Eric Smith and Hadspen House

Now we come to the heart of our story. The time-line of Eric Smith’s life has become a bit confused, but he was certainly one of England’s most dedicated and important plant enthusiasts of the last century. Trained as an architect he fell in love with plants, and dedicated himself to them, and to breeding them. He worked in the early 1960s for a time at Hilliers Nursery, a famous British propagator of rare trees and shrubs, although Eric was in their perennials nursery. There he created many hybrids of perennials, including a Hellebore named after him, Helleborus x ericsmithii. Then he started a nursery with another plant enthusiast, the alpine plant specialist J. C. (“Jim”) Archibald. Together they opened ‘The Plantsmen’, at Buckshaw House, Sherborne, Somerset, offering rare and unusual perennials and plants from Jim’s collections from different mountain ranges and Eric’s breeding. Jim was the wealthier man, and it seems he wanted to give Eric Smith a place to use his talents. The business was successful at first, thanks to Jim’s business skills, but ultimately failed after an unsuccessful merger with a larger nursery. In 1975 (the timing is fuzzy) Eric moved to Somerset, to Hapsden House, home of Penelope Hobhouse, famous for her books on gardening and garden design. It seems to have a job where he was part gardener, part nursery operator, and part breeder, left pretty much to his own devises.

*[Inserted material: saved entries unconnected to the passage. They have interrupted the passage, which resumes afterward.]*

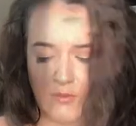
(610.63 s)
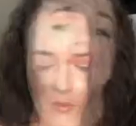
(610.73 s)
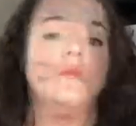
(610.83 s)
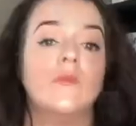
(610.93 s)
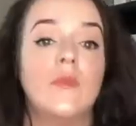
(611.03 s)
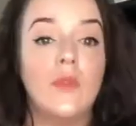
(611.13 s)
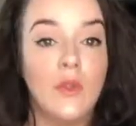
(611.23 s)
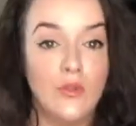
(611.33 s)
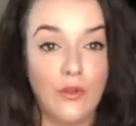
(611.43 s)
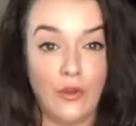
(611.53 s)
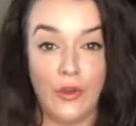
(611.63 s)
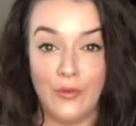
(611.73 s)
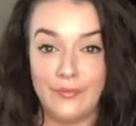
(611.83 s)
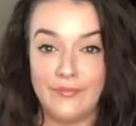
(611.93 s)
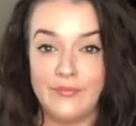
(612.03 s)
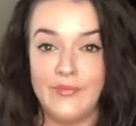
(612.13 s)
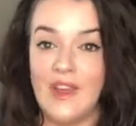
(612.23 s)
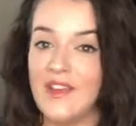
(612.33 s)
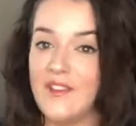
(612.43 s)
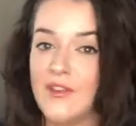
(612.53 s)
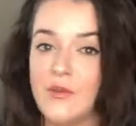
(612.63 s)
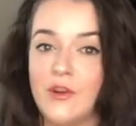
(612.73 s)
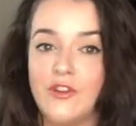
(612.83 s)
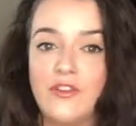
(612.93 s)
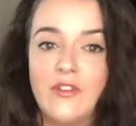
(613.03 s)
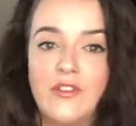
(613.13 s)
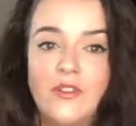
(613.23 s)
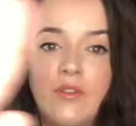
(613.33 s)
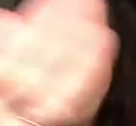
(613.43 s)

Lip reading: Right. So, here's the swatches.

Earlier, Eric had the chance to do something unusual, and he took it. He grew both Hosta sieboldiana ‘Elegans’ and Hosta tardiflora, but they flowered at different times, so he couldn’t cross them together, with the aim of producing a smaller hosta with blue leaves. In 1961, though, ‘Elegans’ sent up some late flower stalks, and he took the opportunity to cross them together. the resulting plant, named by combining the names of the two parent species (the rule for such things) became Hosta x tardiana. Today, since those plants are not ‘real’ species anymore, the plants from this cross are called Tardiana Group Hostas. Eric raised just 5 seedlings from his cross, and Eric and Jim selected one, calling it ‘Halcyon’, perhaps thinking back to the happy times when they innocently started their business (see picture at top). Probably using seeds from ‘Halcyon’, thousands of seedlings were raised, and the best selected.

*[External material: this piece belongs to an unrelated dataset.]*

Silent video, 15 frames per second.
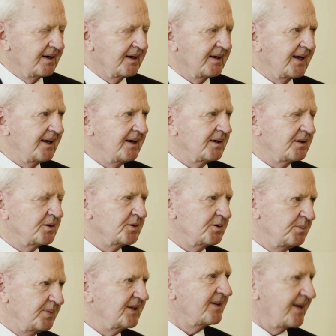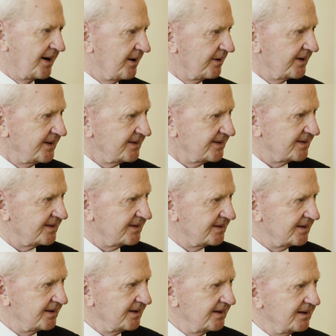Another could be terrorists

When Eric Smith moved to Hadspen House he took with him his plants from Buckshaw, and they were subsequently released as a series, all containing the name ‘Hadspen’, for example, ‘Hadspen Blue’, perhaps the bluest hosta of them all. Various enthusiasts and organizations gradually registered many of his plants, so that today there are 74 varieties attributed to him, often named after Hadspen, Buckshaw, Sherborne, or simply, ‘Blue (something)’. Most are listed as ‘origin unknown’, since no-one has been able to trace exactly what Eric Smith did to create most of them. He created the foundation of the Tardiana Group hostas, and those originals, especially ‘Halcyon, can be found in the background of just about every blue hosta around today.